Al contrario, col tempo è entrata a far parte dell’umanità del paese, tra curiosità iniziali, diffidenza superata e una presenza che la comunità ha imparato a conoscere. «Sono grato alla gente di Cupramontana, tutti mi hanno rispettato – racconta Cardinali, che siamo andati a trovare a casa -.
La mia è una scelta che vorrebbe anche essere di esempio per altre persone. Non c’è bisogno di correre verso l’avere sempre di più, sempre più cose, sempre più soldi. Non sono questi i valori importanti della vita». Il paragone con la famiglia di Palmoli, però, per lui si ferma qui, anche se a suo avviso togliere i figli deve essere l’extrema ratio. «Non li conosco – precisa -. Quando ho appreso la notizia ho avuto un senso di ammirazione e vicinanza. Ho cercato anche un indirizzo per mettermi in contatto con loro, ma non ci sono riuscito».
L’adolescenza
Siddhartha è cresciuto in un contesto simile a quello abruzzese, ma grazie alla scuola parentale ha superato tutti gli esami fino alla prima media con voti di tutto rispetto. Ma le tensioni arrivano nel periodo dell’adolescenza, «quando lo stavo preparando per l’esame di seconda media non ce l’ho fatta, non mi dava più ascolto. Lì ho capito che l’adolescenza esiste davvero», racconta sorridendo il padre. Siddhartha non sostenne quell’esame e poi passò alla scuola pubblica e si trasferì dalla mamma. Oggi frequenta il quarto anno della Scuola forestale a Cuneo.

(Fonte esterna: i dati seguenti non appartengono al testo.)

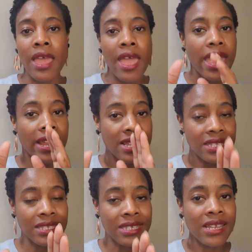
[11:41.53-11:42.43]
And
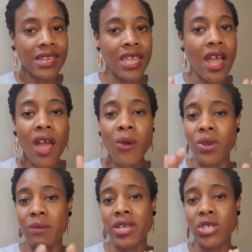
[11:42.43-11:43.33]
incidentally, I want
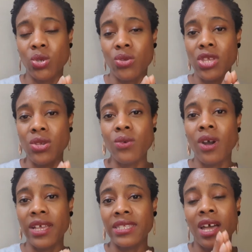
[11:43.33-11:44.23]
to make sure that you
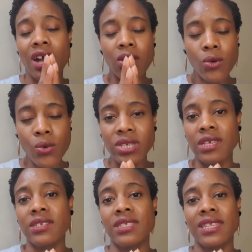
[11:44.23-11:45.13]
guys always
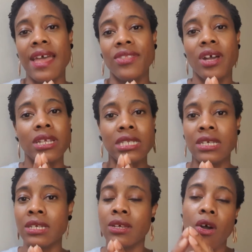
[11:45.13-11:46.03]
understand the
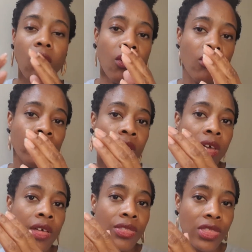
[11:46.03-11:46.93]
idea of
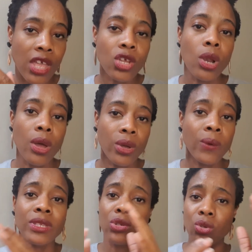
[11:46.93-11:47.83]
that your logo
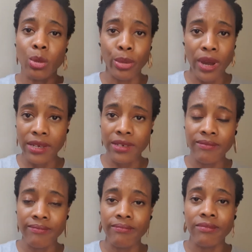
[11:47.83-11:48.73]
is not your brand.
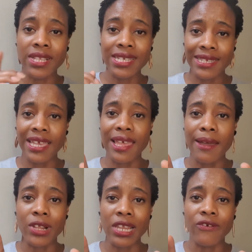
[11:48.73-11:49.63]
Let's get that
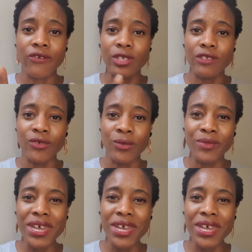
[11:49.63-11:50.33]
clear first of all.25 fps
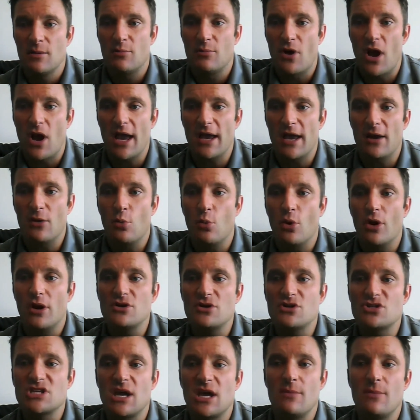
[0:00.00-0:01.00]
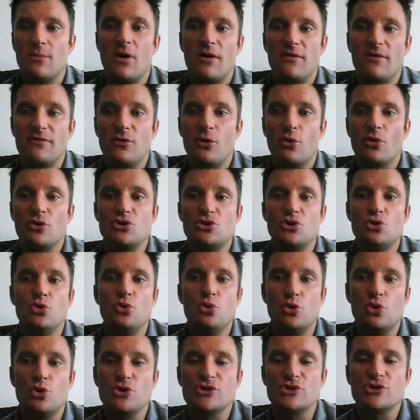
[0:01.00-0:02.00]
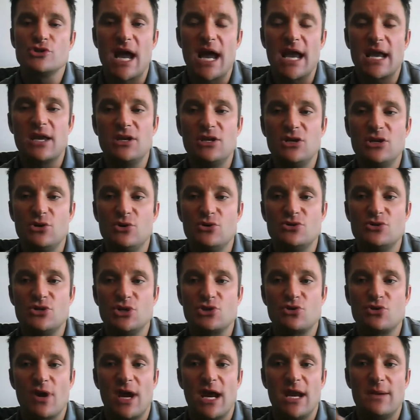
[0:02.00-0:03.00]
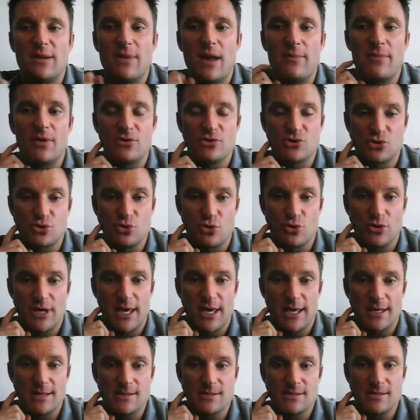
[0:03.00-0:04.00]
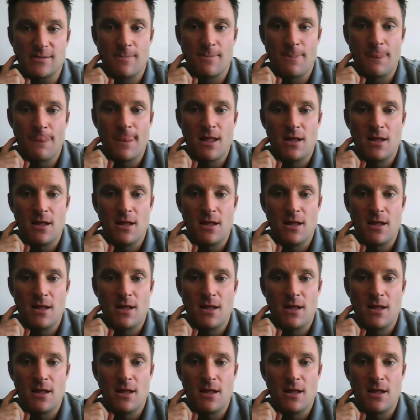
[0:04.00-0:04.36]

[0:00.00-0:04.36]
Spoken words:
Brian, what are some of your tools I could use to train my middle school kids?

«Questa vita gli piace tuttora», dice il padre che, originario di Falconara, ha studiato Astronomia a Bologna. A 21 anni la decisione di voltare pagina: lascia famiglia, studi, amici e pallavolo per inseguire un’esistenza essenziale. Nel 1986 ha dato vita alla “Tribù delle Noci Sonanti” perché «una noce dentro un sacco poco rumore fa, ma tante noci dentro un sacco…». Per lui il rispetto dell’ambiente è un valore estremo e vorrebbe che la sua storia fosse presa a esempio: «I nostri figli, nipoti e pronipoti dovranno vivere nel mondo che noi lasciamo».